• _Work required_:
In the records, each line holding "with" must be reported.

• _Collected data_:

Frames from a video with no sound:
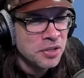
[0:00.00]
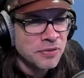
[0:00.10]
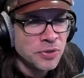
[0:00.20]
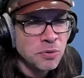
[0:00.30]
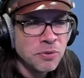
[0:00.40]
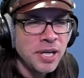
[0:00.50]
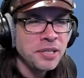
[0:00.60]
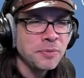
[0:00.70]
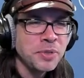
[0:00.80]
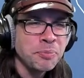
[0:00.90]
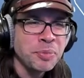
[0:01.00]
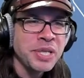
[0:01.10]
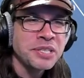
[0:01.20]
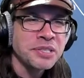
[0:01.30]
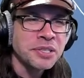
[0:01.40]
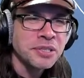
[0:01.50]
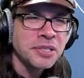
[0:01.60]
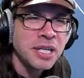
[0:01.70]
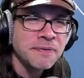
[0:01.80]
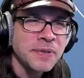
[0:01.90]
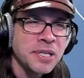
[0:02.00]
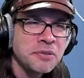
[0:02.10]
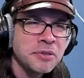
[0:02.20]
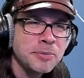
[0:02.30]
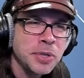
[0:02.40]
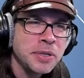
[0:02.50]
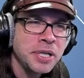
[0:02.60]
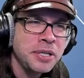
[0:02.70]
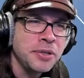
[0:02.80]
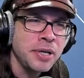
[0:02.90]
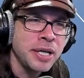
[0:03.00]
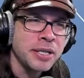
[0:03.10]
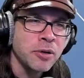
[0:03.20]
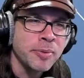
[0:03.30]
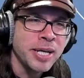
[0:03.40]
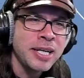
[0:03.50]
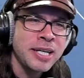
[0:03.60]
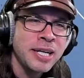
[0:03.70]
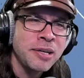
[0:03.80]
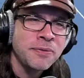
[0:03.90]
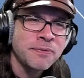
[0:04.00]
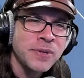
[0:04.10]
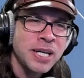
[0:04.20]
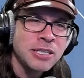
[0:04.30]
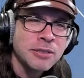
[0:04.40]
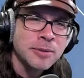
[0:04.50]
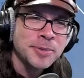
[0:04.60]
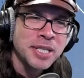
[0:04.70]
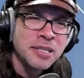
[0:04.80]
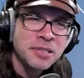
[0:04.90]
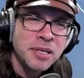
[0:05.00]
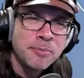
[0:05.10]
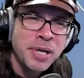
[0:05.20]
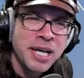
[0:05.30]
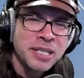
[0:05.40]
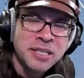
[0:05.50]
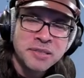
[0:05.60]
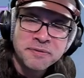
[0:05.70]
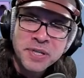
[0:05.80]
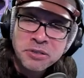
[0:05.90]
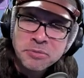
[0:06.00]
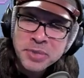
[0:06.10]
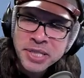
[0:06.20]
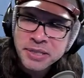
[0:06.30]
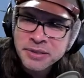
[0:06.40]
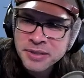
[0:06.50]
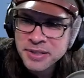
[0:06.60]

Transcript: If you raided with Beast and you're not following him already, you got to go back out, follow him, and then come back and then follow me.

...

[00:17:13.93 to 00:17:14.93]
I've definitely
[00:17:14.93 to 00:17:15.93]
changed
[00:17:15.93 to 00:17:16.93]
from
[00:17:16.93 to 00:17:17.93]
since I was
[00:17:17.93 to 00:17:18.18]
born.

• _Answer section_:
Frames from a video with no sound:
Transcript: If you raided with Beast and you're not following him already, you got to go back out, follow him, and then come back and then follow me.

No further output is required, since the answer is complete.